O comércio informal também ganha destaque, com vendedores ambulantes oferecendo artesanato e souvenirs nas proximidades dos palcos. A prefeitura orienta que o público prefira estabelecimentos fixos para maior segurança, especialmente em horários de maior movimento. Em 2024, a movimentação econômica durante a Virada Cultural superou expectativas, com bares relatando aumento de 30% no faturamento.
Tecnologia a serviço do público
A organização da Virada Cultural investiu em tecnologia para melhorar a experiência do público. O site oficial do evento oferece um mapa interativo com a localização dos palcos e horários das atrações. Aplicativos de transporte público, como o da SPTrans, disponibilizam itinerários atualizados e informações sobre desvios de linhas.
Redes sociais também desempenham um papel central, com perfis oficiais divulgando alterações de última hora e dicas de segurança. A SPTrans, por exemplo, publicou um guia com os pontos de parada da linha especial de ônibus elétricos, facilitando o planejamento dos deslocamentos. A integração entre tecnologia e transporte garante maior fluidez durante o evento.
Participação de espaços culturais
Mais de 100 espaços culturais aderiram à Virada Cultural 2025, oferecendo programação gratuita. O Sesc, com unidades como Belenzinho, Pinheiros e Itaquera, apresenta shows, exposições e atividades infantis. O Centro Cultural São Paulo sedia um show de André Abujamra com a banda Karnak na madrugada de domingo, misturando rock, jazz e pop.

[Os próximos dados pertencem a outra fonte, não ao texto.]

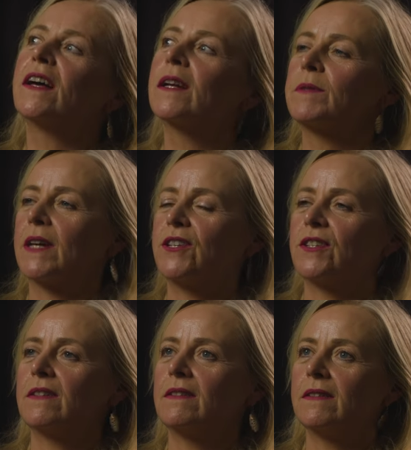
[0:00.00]

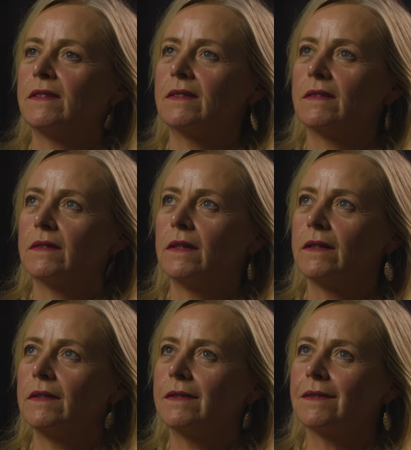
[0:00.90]
adaptation is
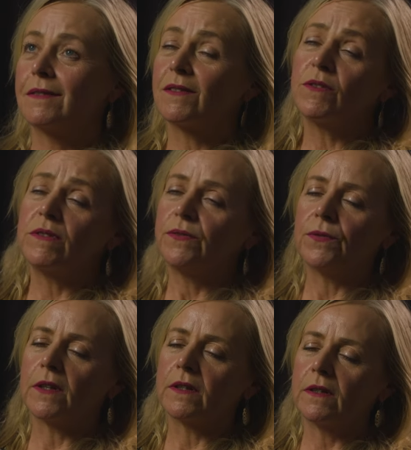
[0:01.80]
so
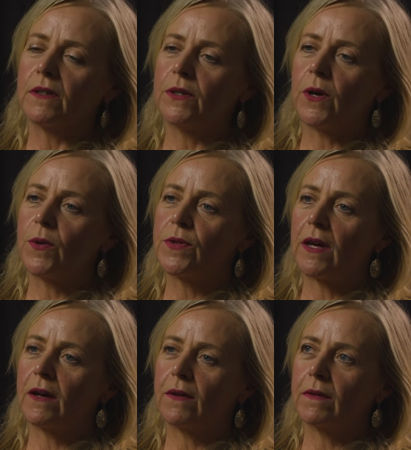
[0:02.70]
different. You know,
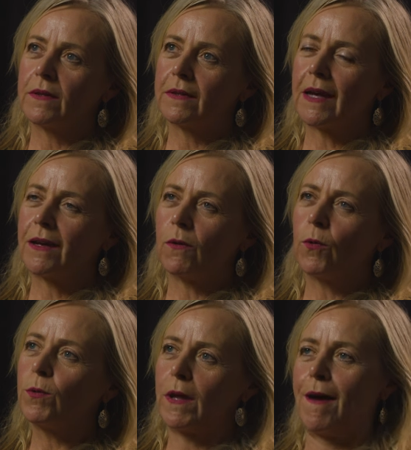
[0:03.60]
they all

Teatros municipais, como o Arthur Azevedo, exibem peças de dramaturgos locais, enquanto casas de cultura, como a Chico Science, promovem shows de artistas regionais. A participação de espaços independentes, como bares e galerias, reforça a diversidade cultural do evento, com eventos que vão de saraus a mostras de arte urbana.
Mobilidade sustentável
A linha especial de ônibus elétricos reflete o compromisso da Virada Cultural com a sustentabilidade. Os veículos, que conectam os palcos do centro, emitem zero carbono, contribuindo para a redução da pegada ambiental do evento. A gratuidade nos ônibus no domingo também incentiva o uso do transporte público, diminuindo o tráfego de carros na cidade.
Bicicletários estarão disponíveis em palcos como o do Butantã e o da Parada Inglesa, e estações de bicicletas compartilhadas, como as do Bike Sampa, terão reforço de unidades. A prefeitura estima que o uso de transporte sustentável cresceu 15% nas últimas edições, tendência que deve se manter em 2025.